The book describes how she goes on to set up her venture, Acumen Fund, and how it funded many successful services in developing countries like Kenya, Pakistan and Rwanda with the $30 million that she managed to amass and how she hopes to invest a total of $100 million for the same purpose. Novogratz fills her stories with realistic descriptions of Africa, its poverty and economics, the people she worked with and those she helped and her mentors, her professor at Stanford Business School with dignity, self-worth and independence as the theme.
The Blue Sweater was a New York Times bestseller and is used as study material at the University of North Carolina at Charlotte and Peace College. The book was published in 2009.
About Jacqueline Novogratz
Jacqueline Novogratz is the founder and CEO of the Acumen Fund, a venture that aims at facilitating ventures by and for the poverty stricken.

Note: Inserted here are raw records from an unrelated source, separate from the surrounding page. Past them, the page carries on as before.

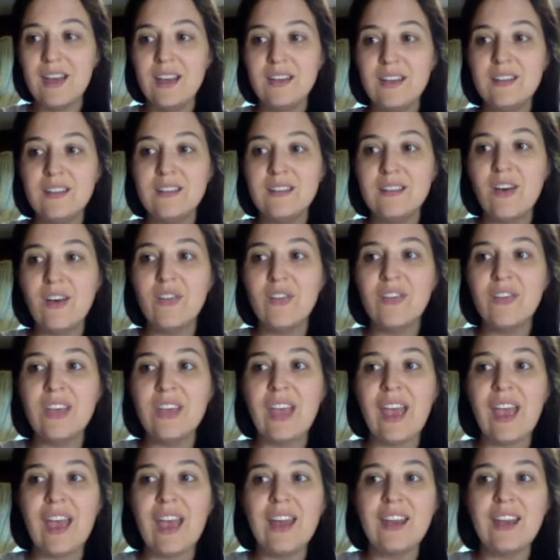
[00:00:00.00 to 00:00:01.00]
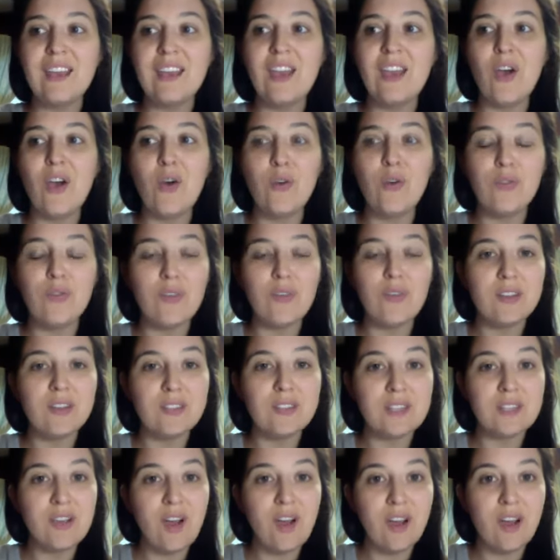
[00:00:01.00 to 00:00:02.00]
Dissolving any oath, vows,
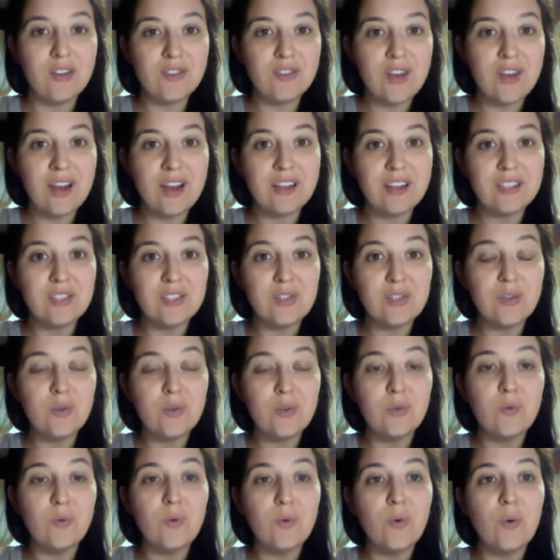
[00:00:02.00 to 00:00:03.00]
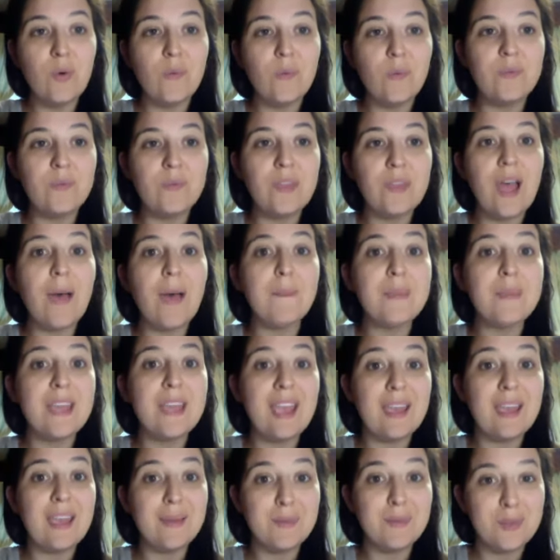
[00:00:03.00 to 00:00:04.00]
and contracts to not be
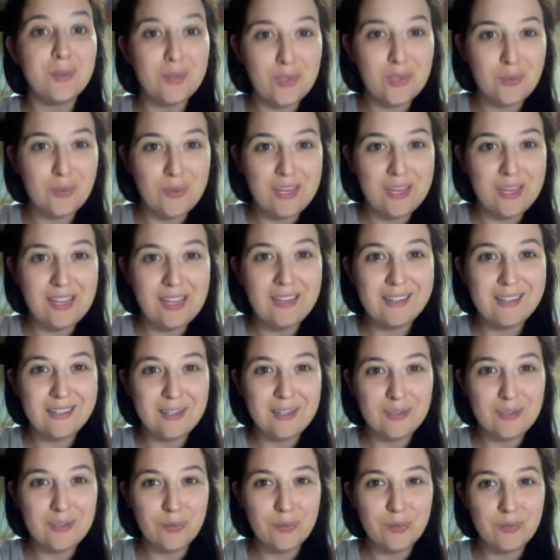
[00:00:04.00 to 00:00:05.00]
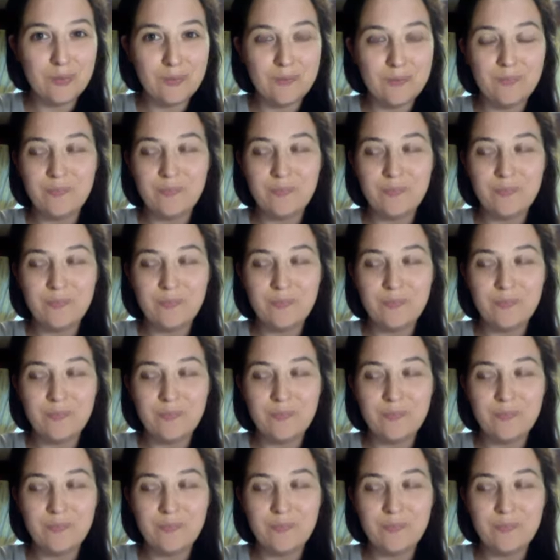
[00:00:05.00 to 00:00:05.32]
able to eat gluten.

She began her career at Chase Manhattan Bank as an international credit analyst. 3 years later, she began to work for UNICEF in Rwanda where she helped found a microfinance institution called Duterimbere. She also founded the The Philanthropy Workshop and The Next Generation Leadership. She founded the Acumen Fund in 2001 which has invested $50 million in 50 businesses. She also serves on the board of trustees of the Aspen Institute and on the advisory board of Stanford Graduate School of Business. She has been presented with an Honorary Doctor of Science degree by University of Notre Dame, Warren Weaver Fellow by Rockefeller Foundation, Henry Crown Fellow by Aspen Institute, and many more awards. She lives with her husband Chris Anderson and has 3 daughters.